Sweet Potato and Apple latkes
cooking tip: Use Granny Smith or Rhode Island Greening.
Keep the oil at about 370degrees to prevent the latkes from turning greasy.
2 pounds Garnet or Jewel sweet potatoes
3 large firm-tart apples, about 1 ½ pounds, unpeeled, cored and quartered lengthwise
8 medium shallots
6 large beaten eggs
1 cup matzo meal
1 tablespoon coarse kosher salt
1 teaspoon freshly ground pepper
Vegetable oil for frying
Homemade apple sauce (for the traditional side)
Using the coarse side of a box grater or food processor fitted with a medium grating disk, grate the potatoes, apples and shallots. Toss together in a large bowl. Add the eggs, matzo meal, salt and pepper and toss to mix well.

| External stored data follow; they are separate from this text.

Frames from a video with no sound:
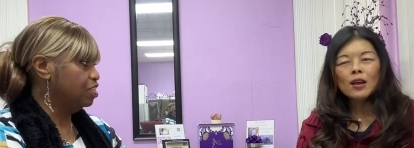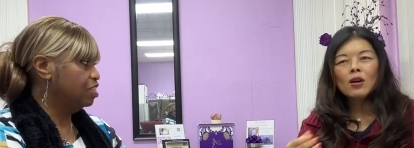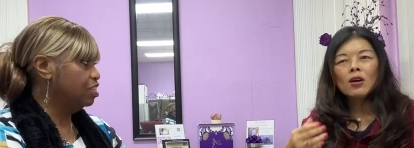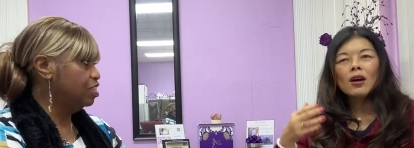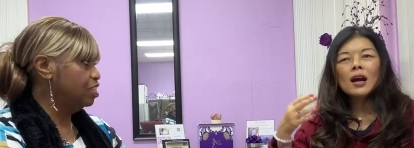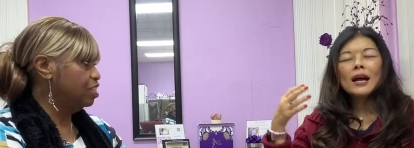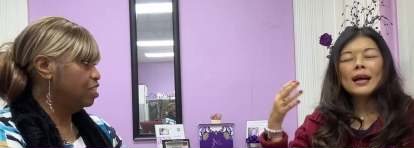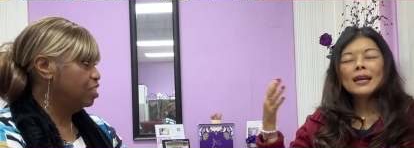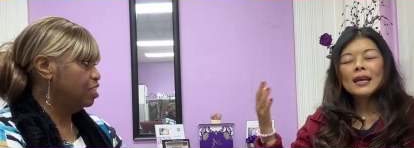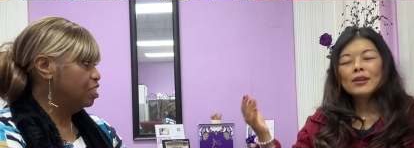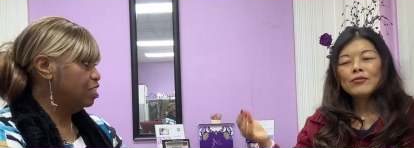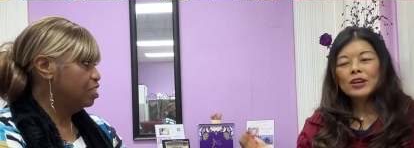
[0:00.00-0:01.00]
Speaker 1: or a
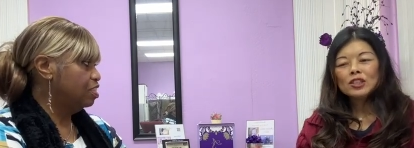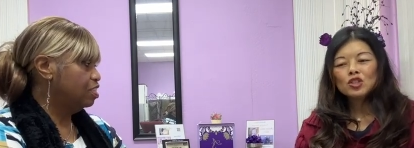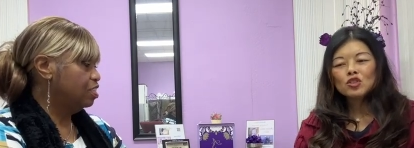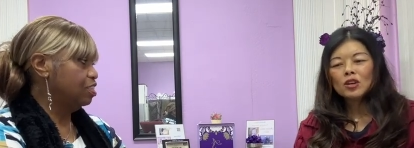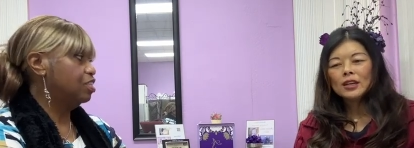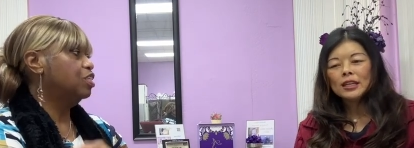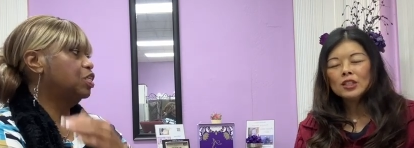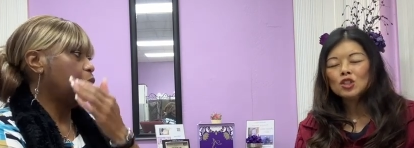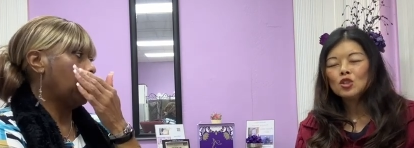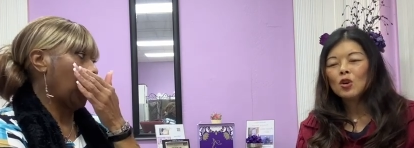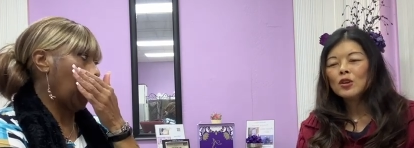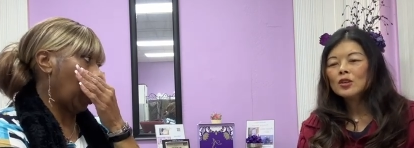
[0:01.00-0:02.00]
high-end restaurant.
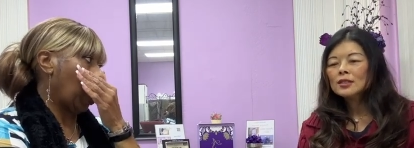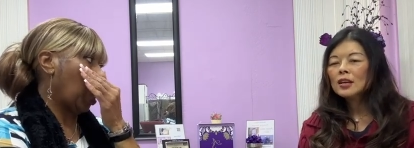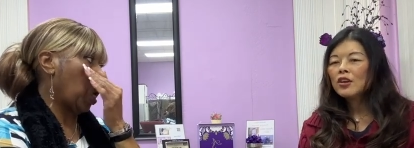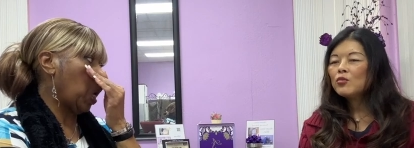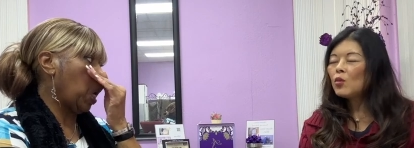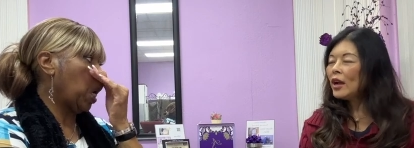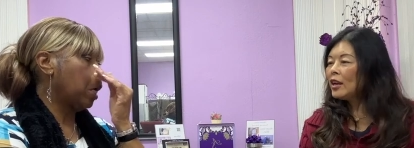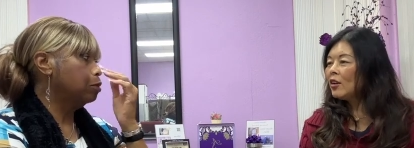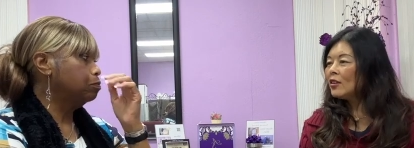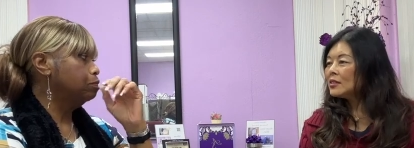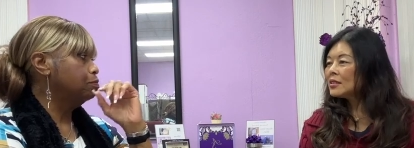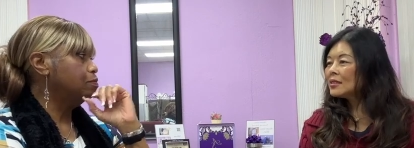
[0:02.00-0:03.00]
Enjoy yourself. Why
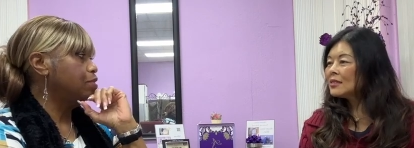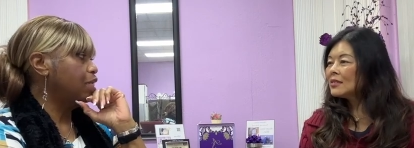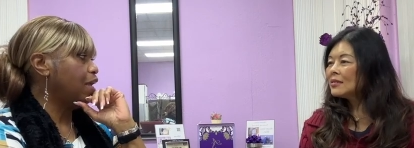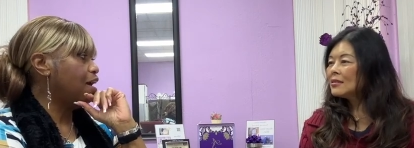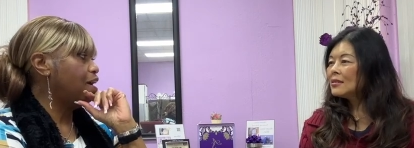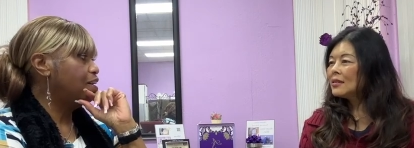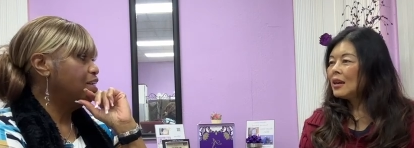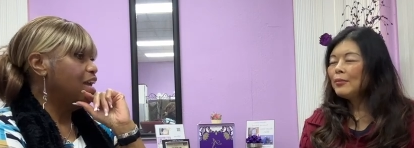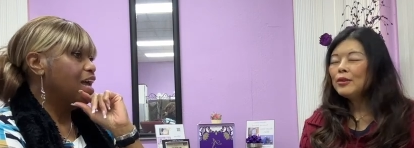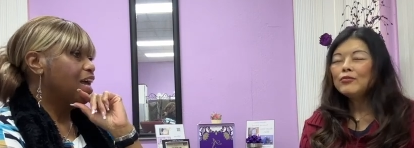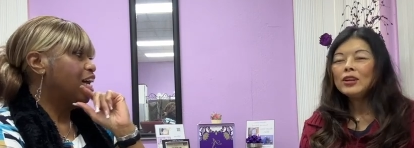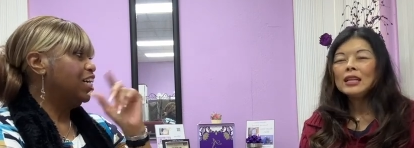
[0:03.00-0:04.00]
not? Yeah. I
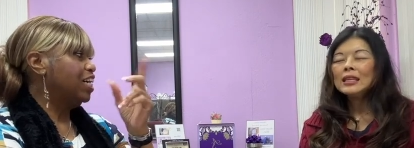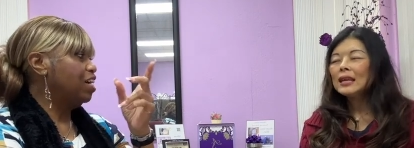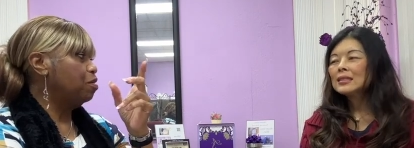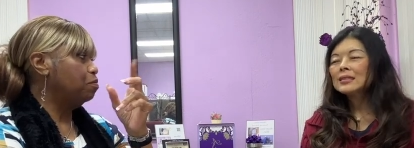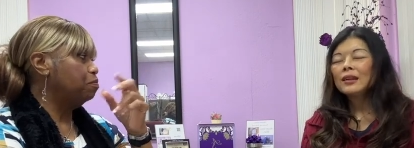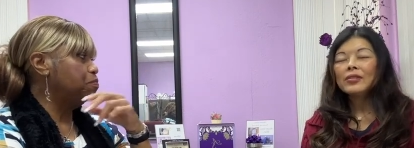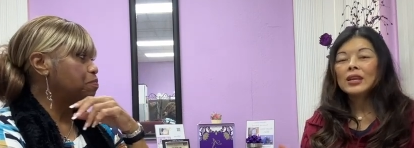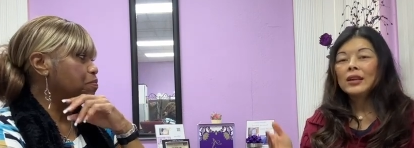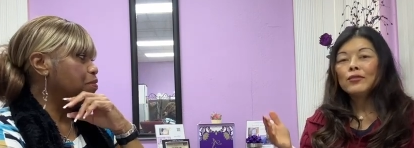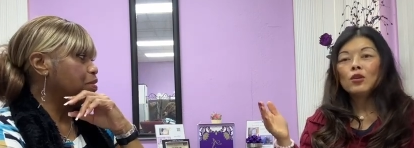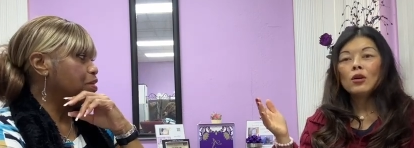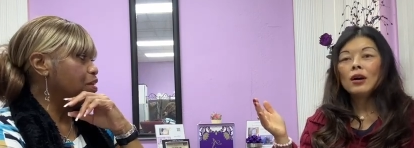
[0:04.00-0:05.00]
mean, really, that's nothing if
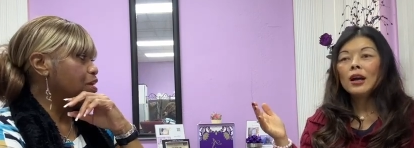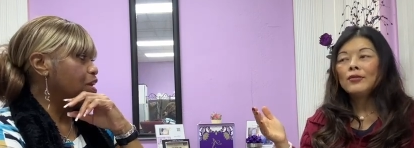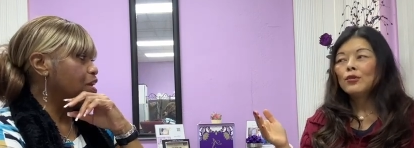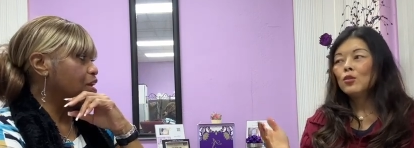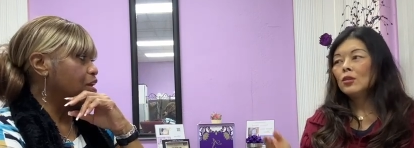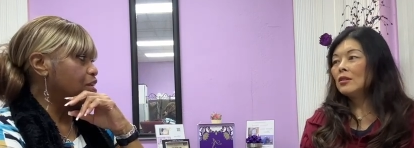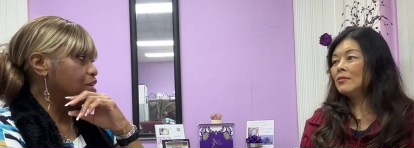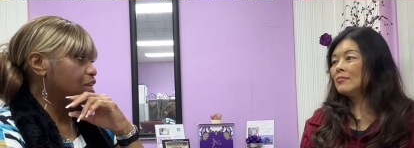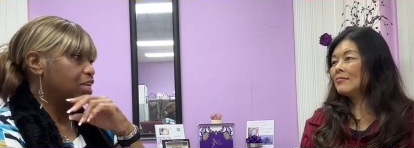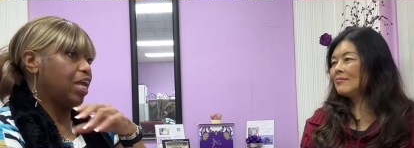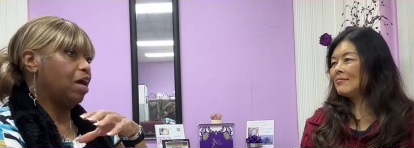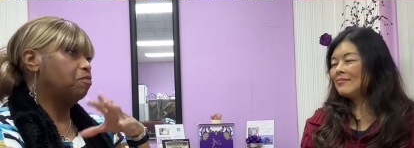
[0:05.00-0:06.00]
you're a high roller.
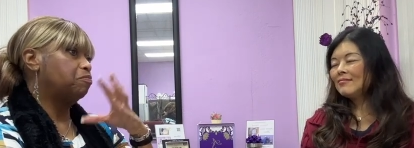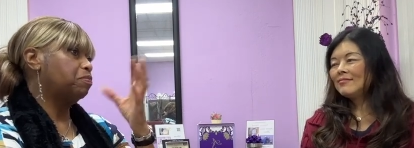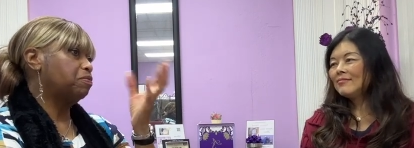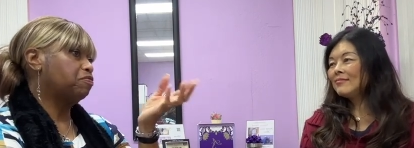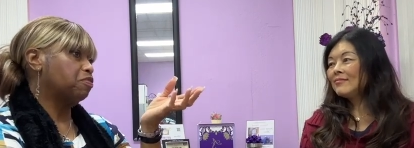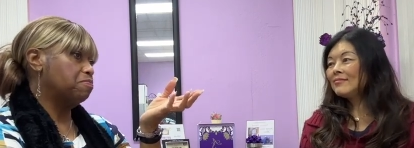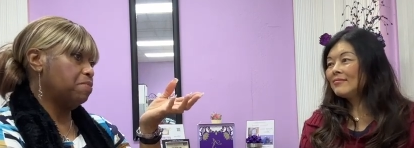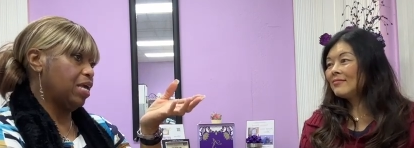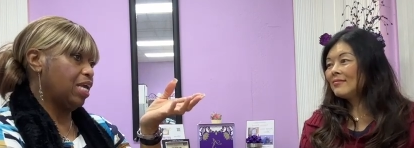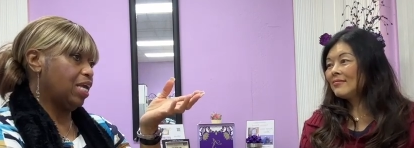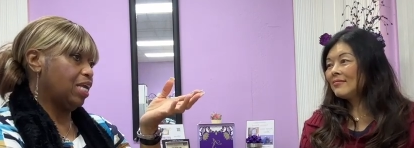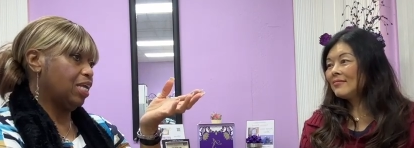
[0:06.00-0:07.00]
Speaker 2: Yeah, but for
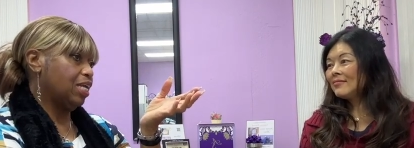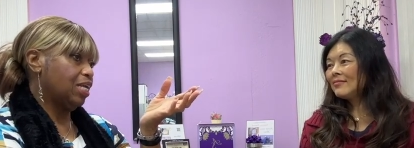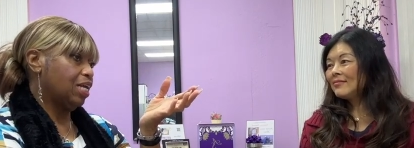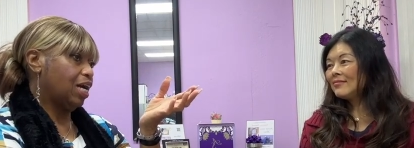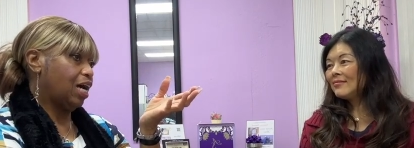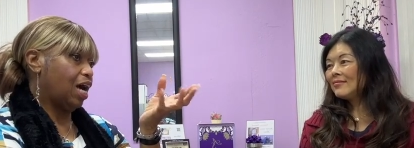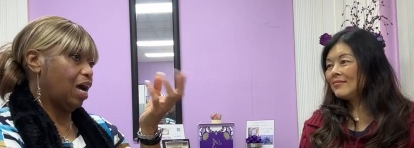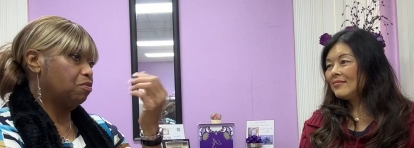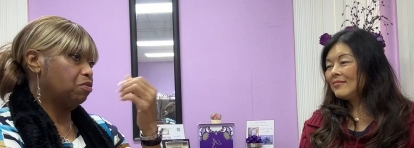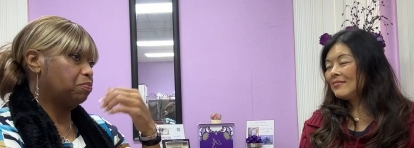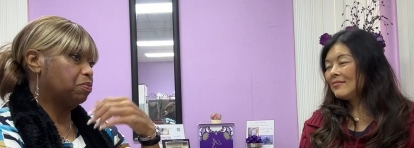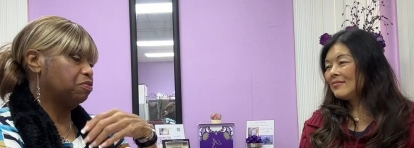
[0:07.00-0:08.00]
me, I
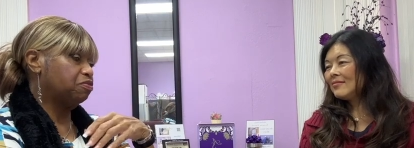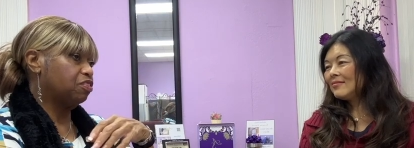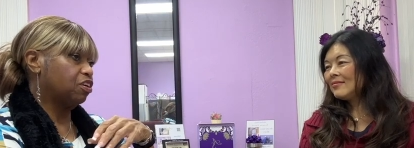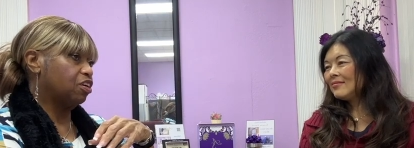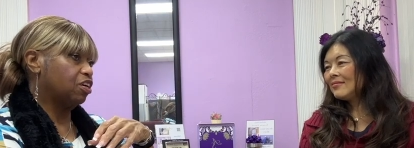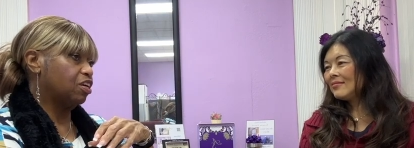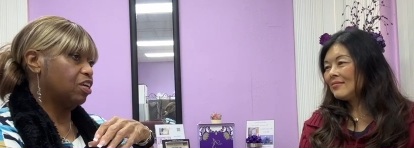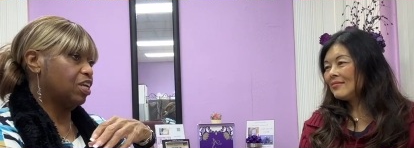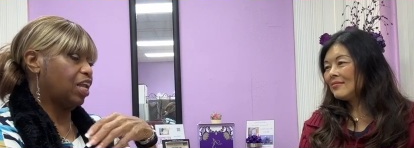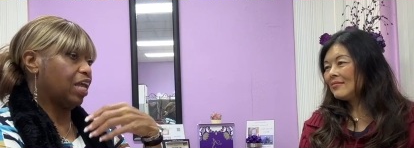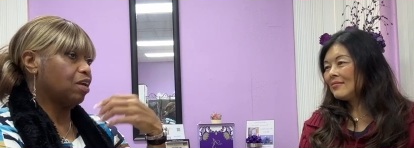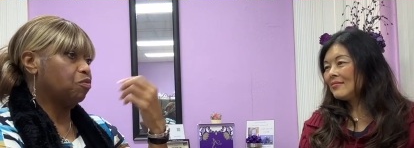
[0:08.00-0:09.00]
would prefer,
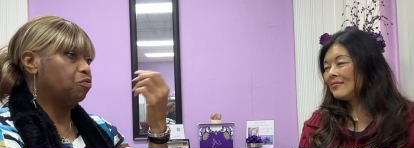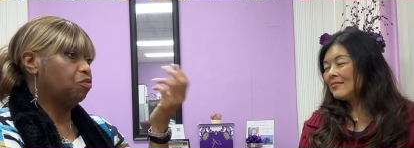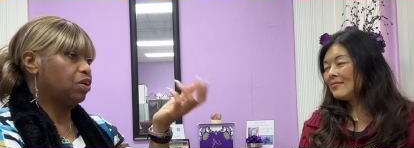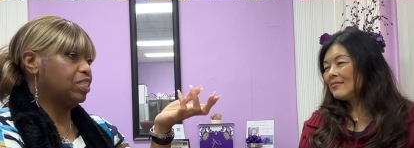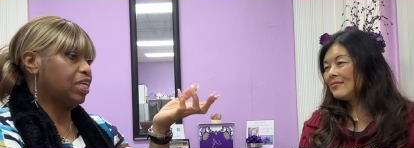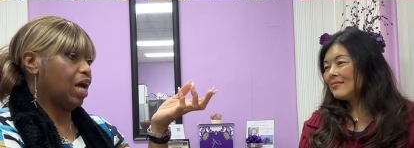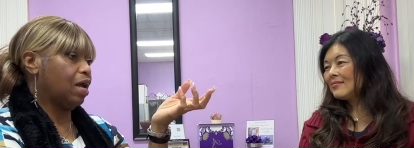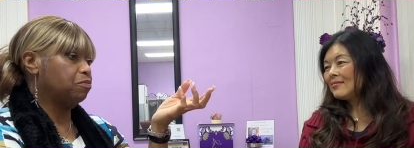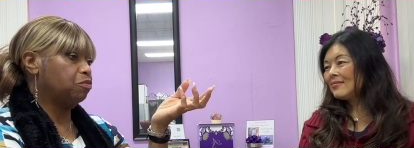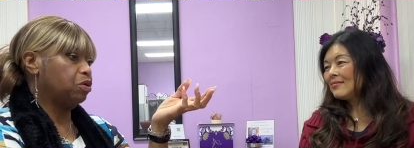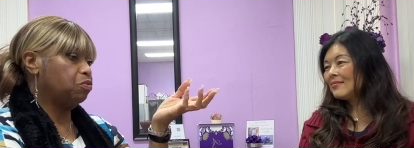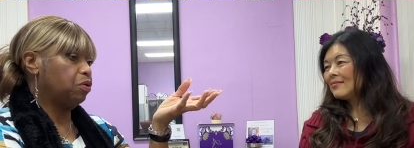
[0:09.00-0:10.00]
like one time
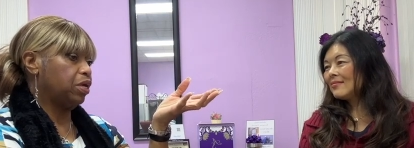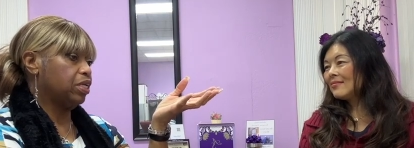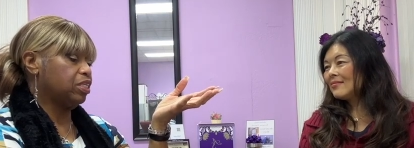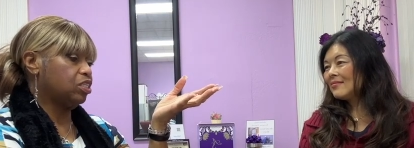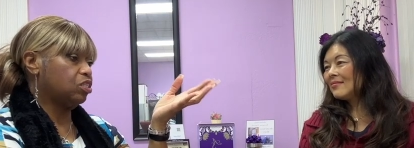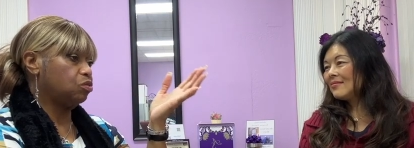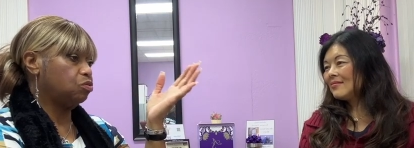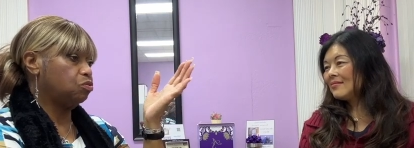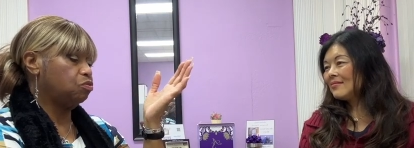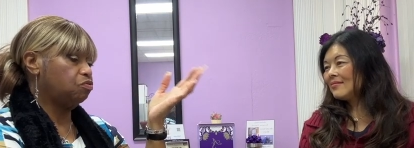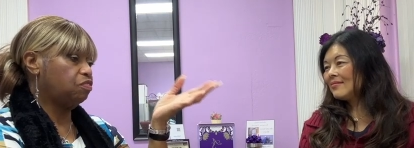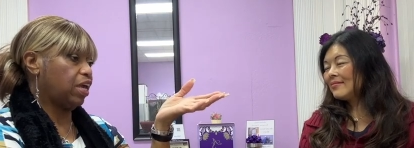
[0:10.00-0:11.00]
we went
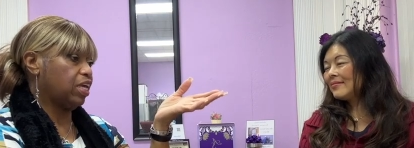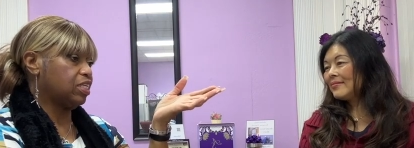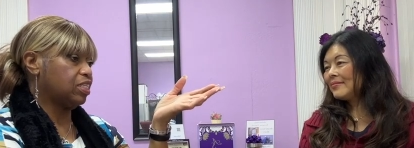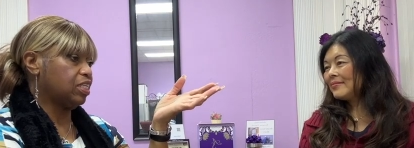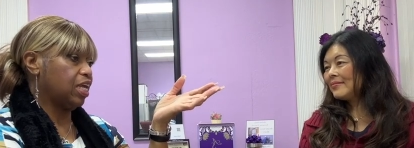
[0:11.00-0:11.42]
to Vegas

Preheat the oven to 200 degrees. Pour 1/4 inch of oil into a skillet over medium-high heat. When the temperature reaches 370-degrees, scoop ¼ cup potato mixture from the bowl, then gently drop that mixture out onto a wide spatula. Press into a patty about ¼ inch thick with your hand then gently slide the pancake into the hot oil. Cook three or four pancakes at a time until the edges are crispy and well browned and the undersides are golden brown. About 2 to 3 more minutes. Transfer the pancakes to paper towels to drain the grease then arrange on baking sheet and keep warm in oven until the remaining pancakes are cooked.